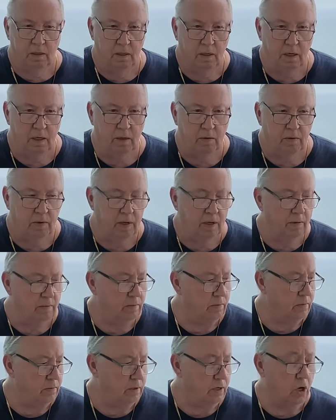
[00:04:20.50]
Anyway.
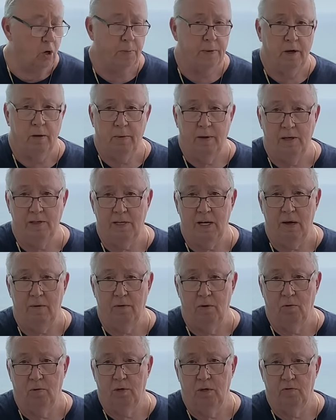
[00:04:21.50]
Hope everybody's
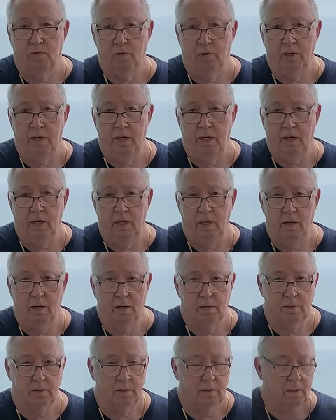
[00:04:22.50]
having a wonderful day.
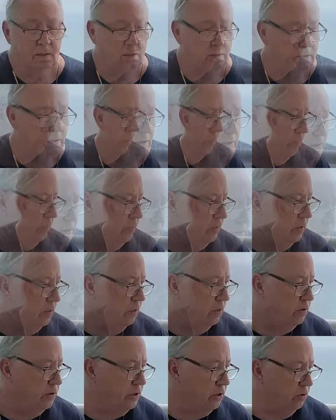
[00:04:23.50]

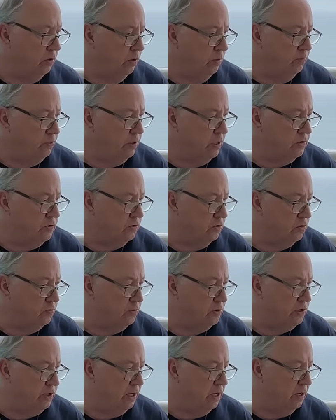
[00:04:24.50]
Toting pistols,
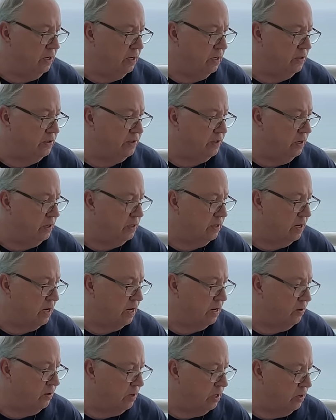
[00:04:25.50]
machine guns, sticks, and
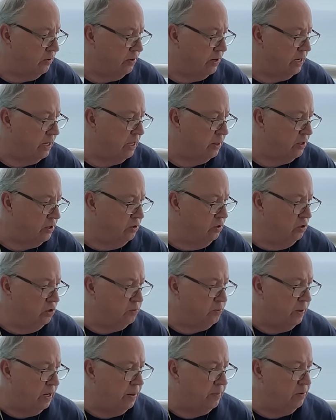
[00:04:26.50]
I already read that. The
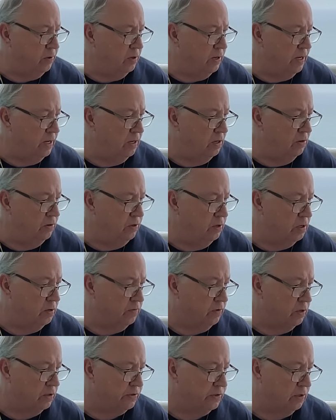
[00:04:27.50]
newspaper El
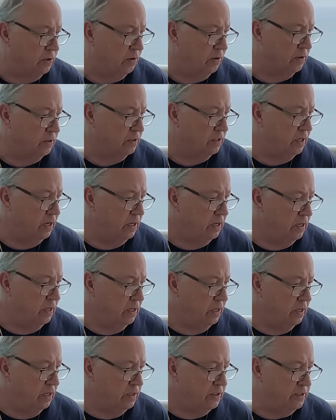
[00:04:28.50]
Universal
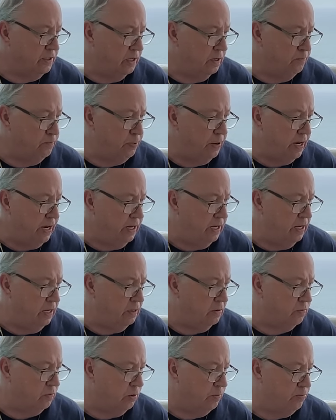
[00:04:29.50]
said
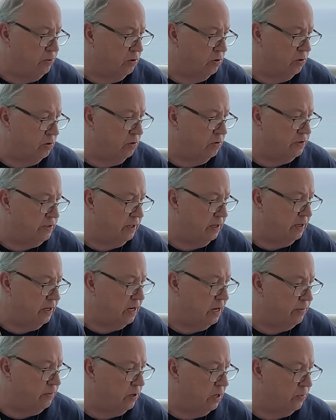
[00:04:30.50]
panicked reporters and
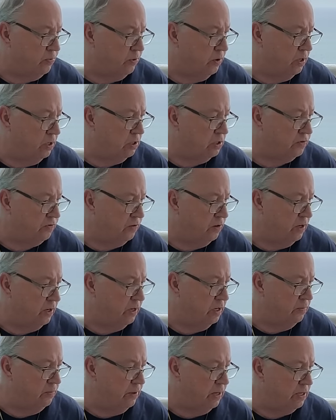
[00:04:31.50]
camera operators
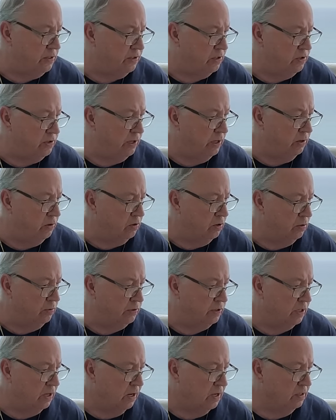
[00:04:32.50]
flooded messaging groups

### Description of the task
For each line above, output its wording exactly and leave out any picture.

### Exercise output
[00:04:20.50]
Anyway.
[00:04:21.50]
Hope everybody's
[00:04:22.50]
having a wonderful day.
[00:04:23.50]

[00:04:24.50]
Toting pistols,
[00:04:25.50]
machine guns, sticks, and
[00:04:26.50]
I already read that. The
[00:04:27.50]
newspaper El
[00:04:28.50]
Universal
[00:04:29.50]
said
[00:04:30.50]
panicked reporters and
[00:04:31.50]
camera operators
[00:04:32.50]
flooded messaging groups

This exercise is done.